> _Activity_
Retype word for word the stretch of entries below from the line that has "[2:37.52-2:38.42]" through the line that has "Verbatim transcript: Mülleimerkontrolle", and omit the pictures.

##### Provided entries

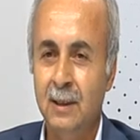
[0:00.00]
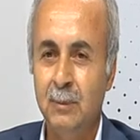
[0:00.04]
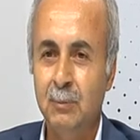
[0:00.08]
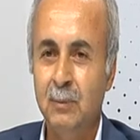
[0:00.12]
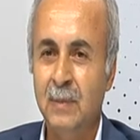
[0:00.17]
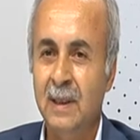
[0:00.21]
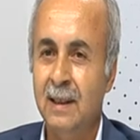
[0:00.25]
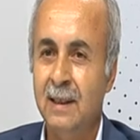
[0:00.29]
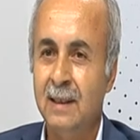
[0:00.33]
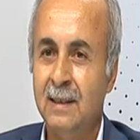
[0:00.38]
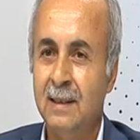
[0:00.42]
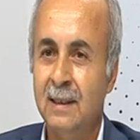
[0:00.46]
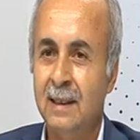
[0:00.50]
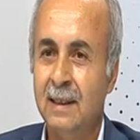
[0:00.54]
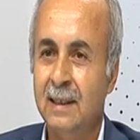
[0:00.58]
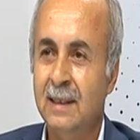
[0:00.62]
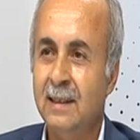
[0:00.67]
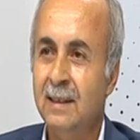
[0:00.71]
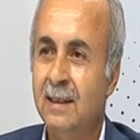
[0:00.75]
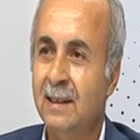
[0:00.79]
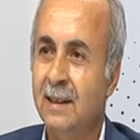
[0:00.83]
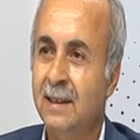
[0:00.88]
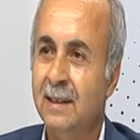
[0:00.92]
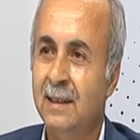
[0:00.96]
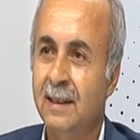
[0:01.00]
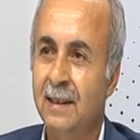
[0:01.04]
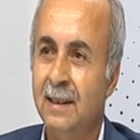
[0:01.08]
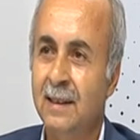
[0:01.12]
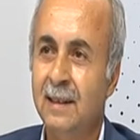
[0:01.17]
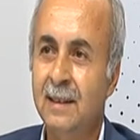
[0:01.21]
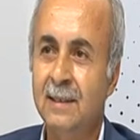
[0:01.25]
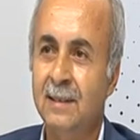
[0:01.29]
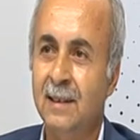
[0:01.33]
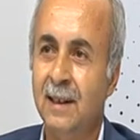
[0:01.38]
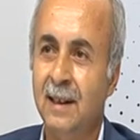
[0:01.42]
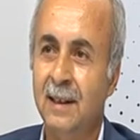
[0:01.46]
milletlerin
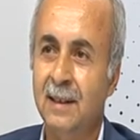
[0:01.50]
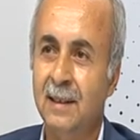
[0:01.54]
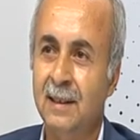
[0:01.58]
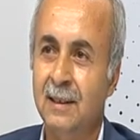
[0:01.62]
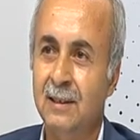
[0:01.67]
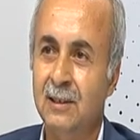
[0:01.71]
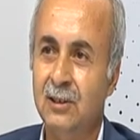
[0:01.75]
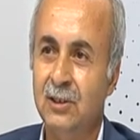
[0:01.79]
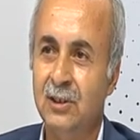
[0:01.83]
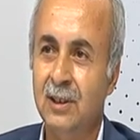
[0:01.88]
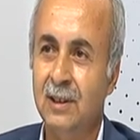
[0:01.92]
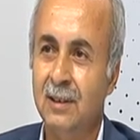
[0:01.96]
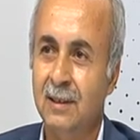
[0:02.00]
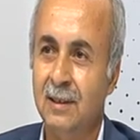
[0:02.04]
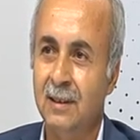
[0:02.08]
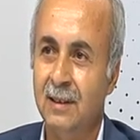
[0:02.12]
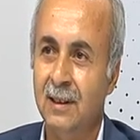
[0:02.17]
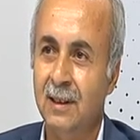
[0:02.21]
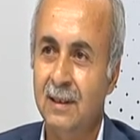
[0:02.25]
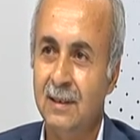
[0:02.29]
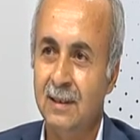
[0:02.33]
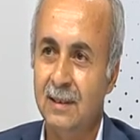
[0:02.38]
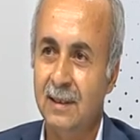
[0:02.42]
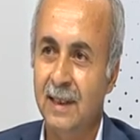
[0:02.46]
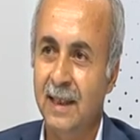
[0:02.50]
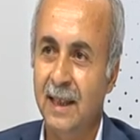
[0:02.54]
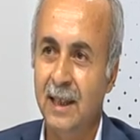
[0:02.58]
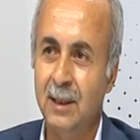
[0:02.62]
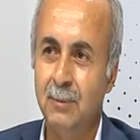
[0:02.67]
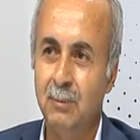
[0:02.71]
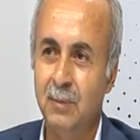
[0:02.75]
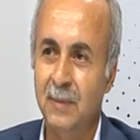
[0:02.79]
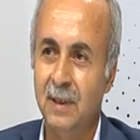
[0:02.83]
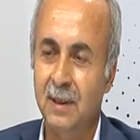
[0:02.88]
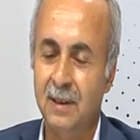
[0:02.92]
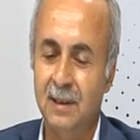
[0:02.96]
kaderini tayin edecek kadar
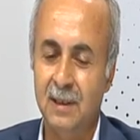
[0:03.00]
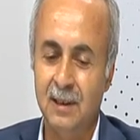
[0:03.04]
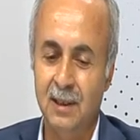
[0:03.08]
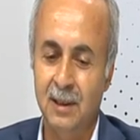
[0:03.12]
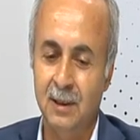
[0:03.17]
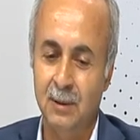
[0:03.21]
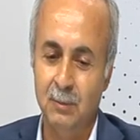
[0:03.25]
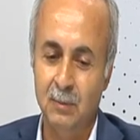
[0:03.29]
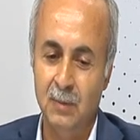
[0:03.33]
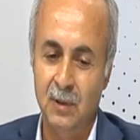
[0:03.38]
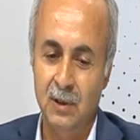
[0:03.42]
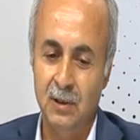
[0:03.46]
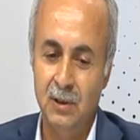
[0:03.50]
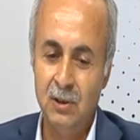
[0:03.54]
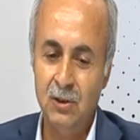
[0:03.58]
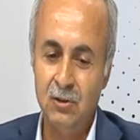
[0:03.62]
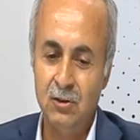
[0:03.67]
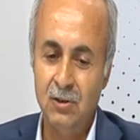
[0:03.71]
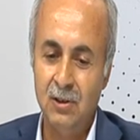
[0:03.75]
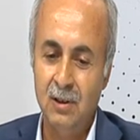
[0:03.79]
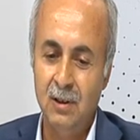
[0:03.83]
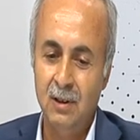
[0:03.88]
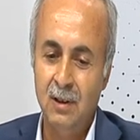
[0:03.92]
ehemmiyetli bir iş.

##########
##### Provided entries

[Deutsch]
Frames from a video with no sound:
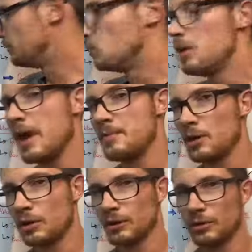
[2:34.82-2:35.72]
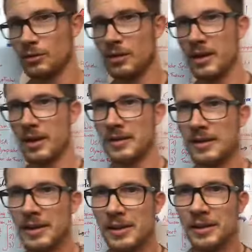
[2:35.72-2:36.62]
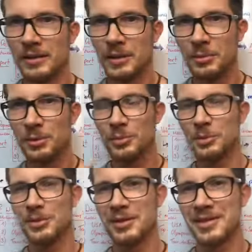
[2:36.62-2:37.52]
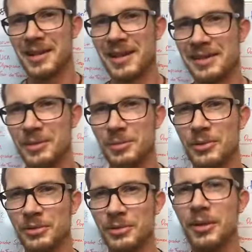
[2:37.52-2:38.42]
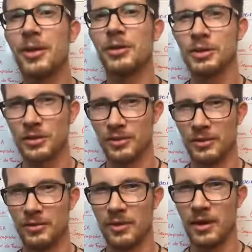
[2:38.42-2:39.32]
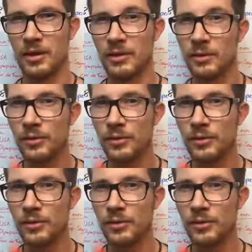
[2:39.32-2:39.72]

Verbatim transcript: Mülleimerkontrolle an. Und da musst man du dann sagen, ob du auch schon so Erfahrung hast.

##########
##### Provided entries

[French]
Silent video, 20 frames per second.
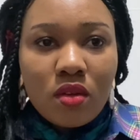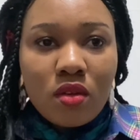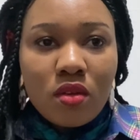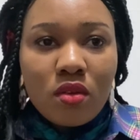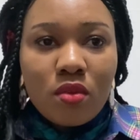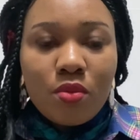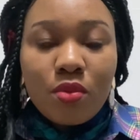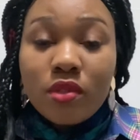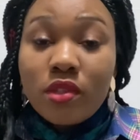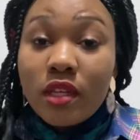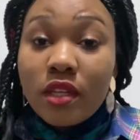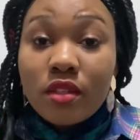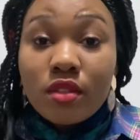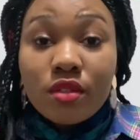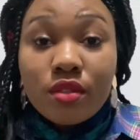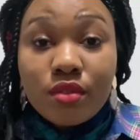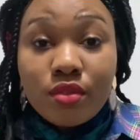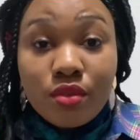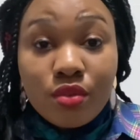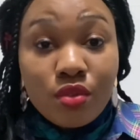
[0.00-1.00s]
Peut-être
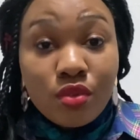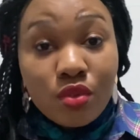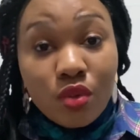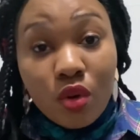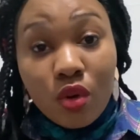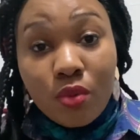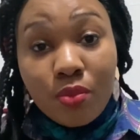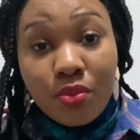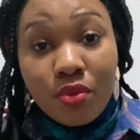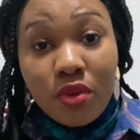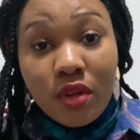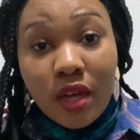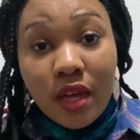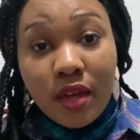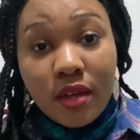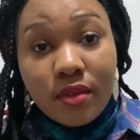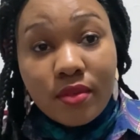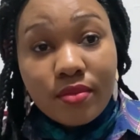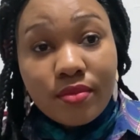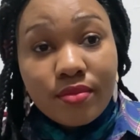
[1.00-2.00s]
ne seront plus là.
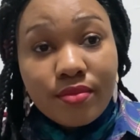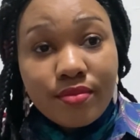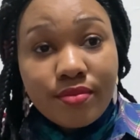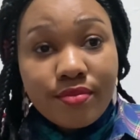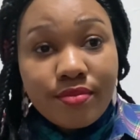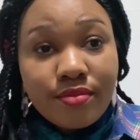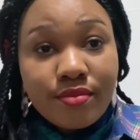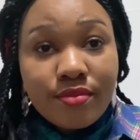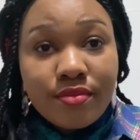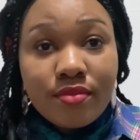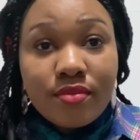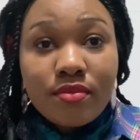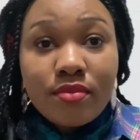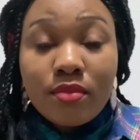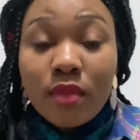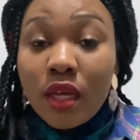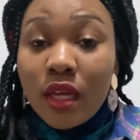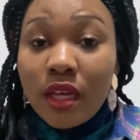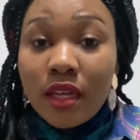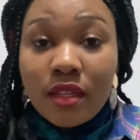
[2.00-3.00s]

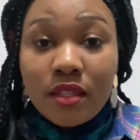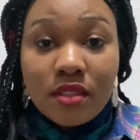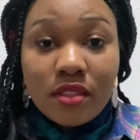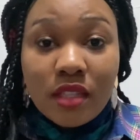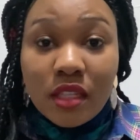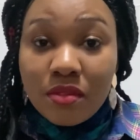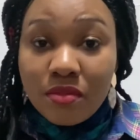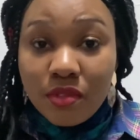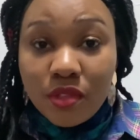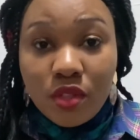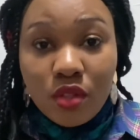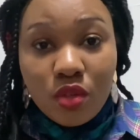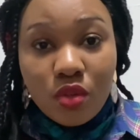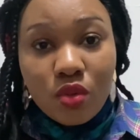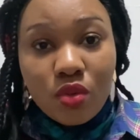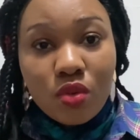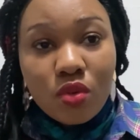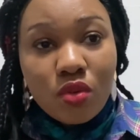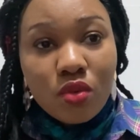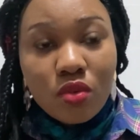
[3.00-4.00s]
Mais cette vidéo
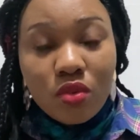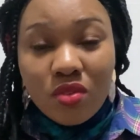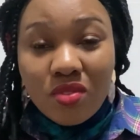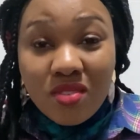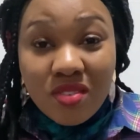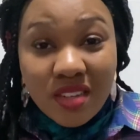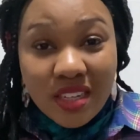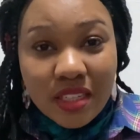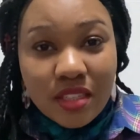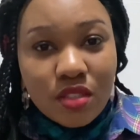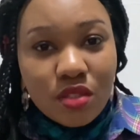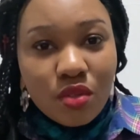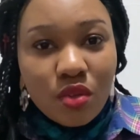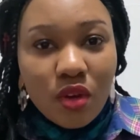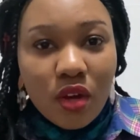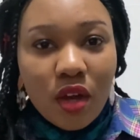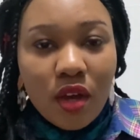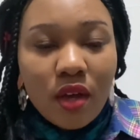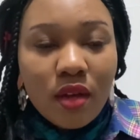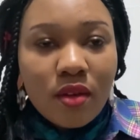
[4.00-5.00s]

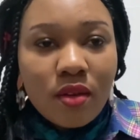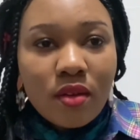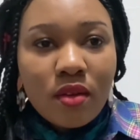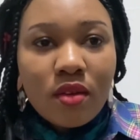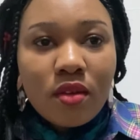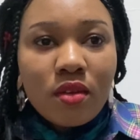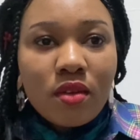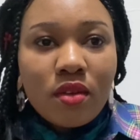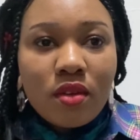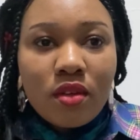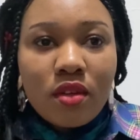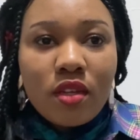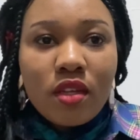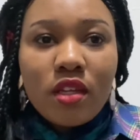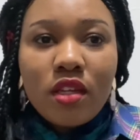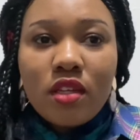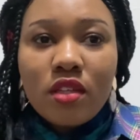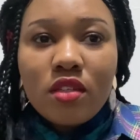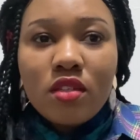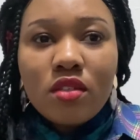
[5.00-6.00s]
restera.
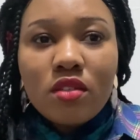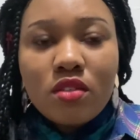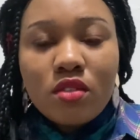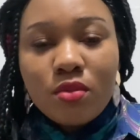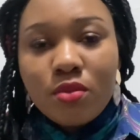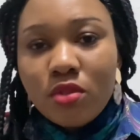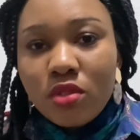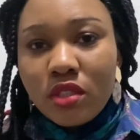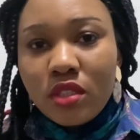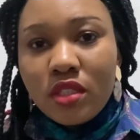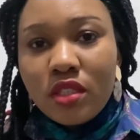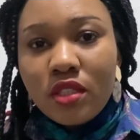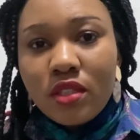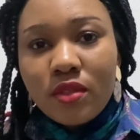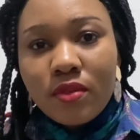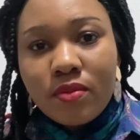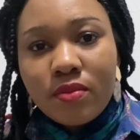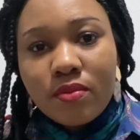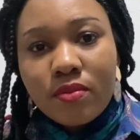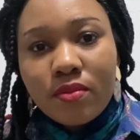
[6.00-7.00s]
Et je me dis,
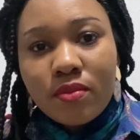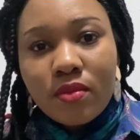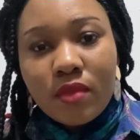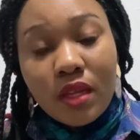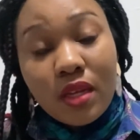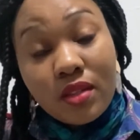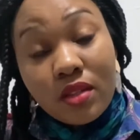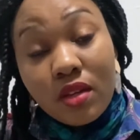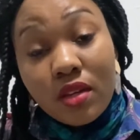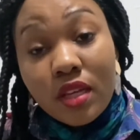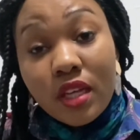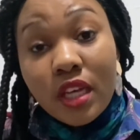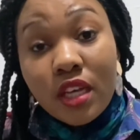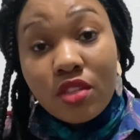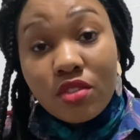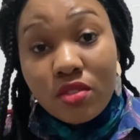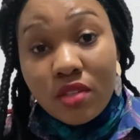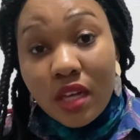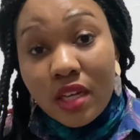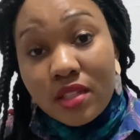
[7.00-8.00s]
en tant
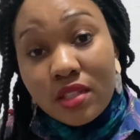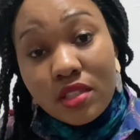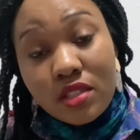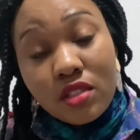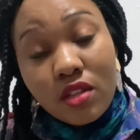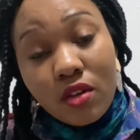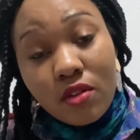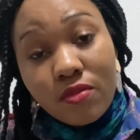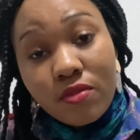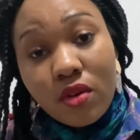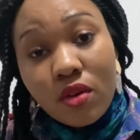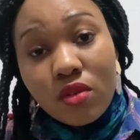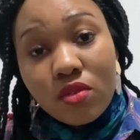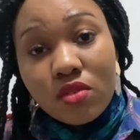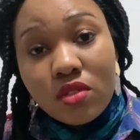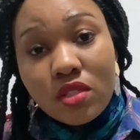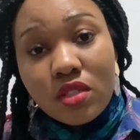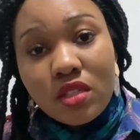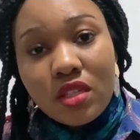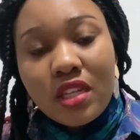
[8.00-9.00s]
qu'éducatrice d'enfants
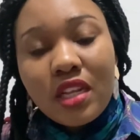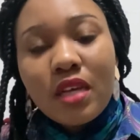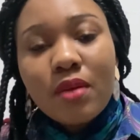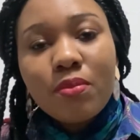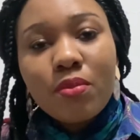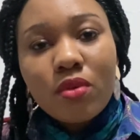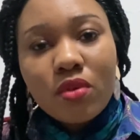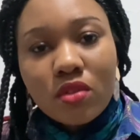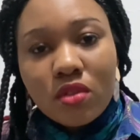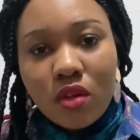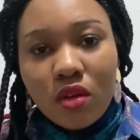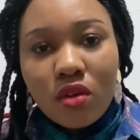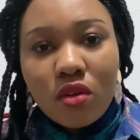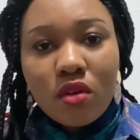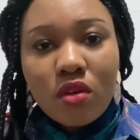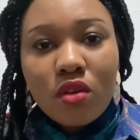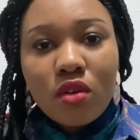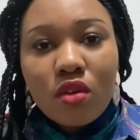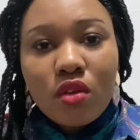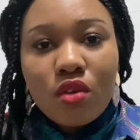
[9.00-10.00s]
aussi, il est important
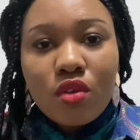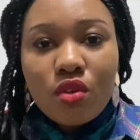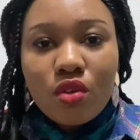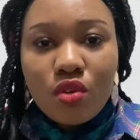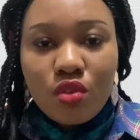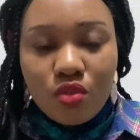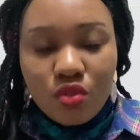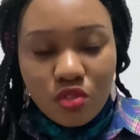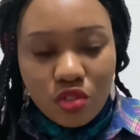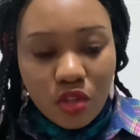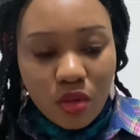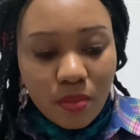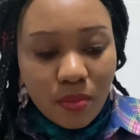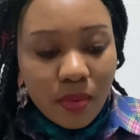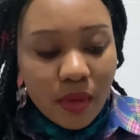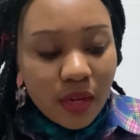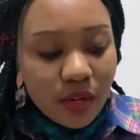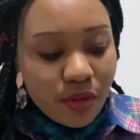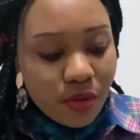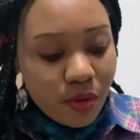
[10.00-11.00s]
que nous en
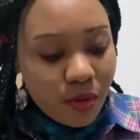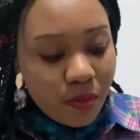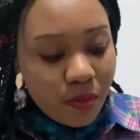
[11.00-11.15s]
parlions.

##########

> _Answer space_
[2:37.52-2:38.42]
[2:38.42-2:39.32]
[2:39.32-2:39.72]

Verbatim transcript: Mülleimerkontrolle an. Und da musst man du dann sagen, ob du auch schon so Erfahrung hast.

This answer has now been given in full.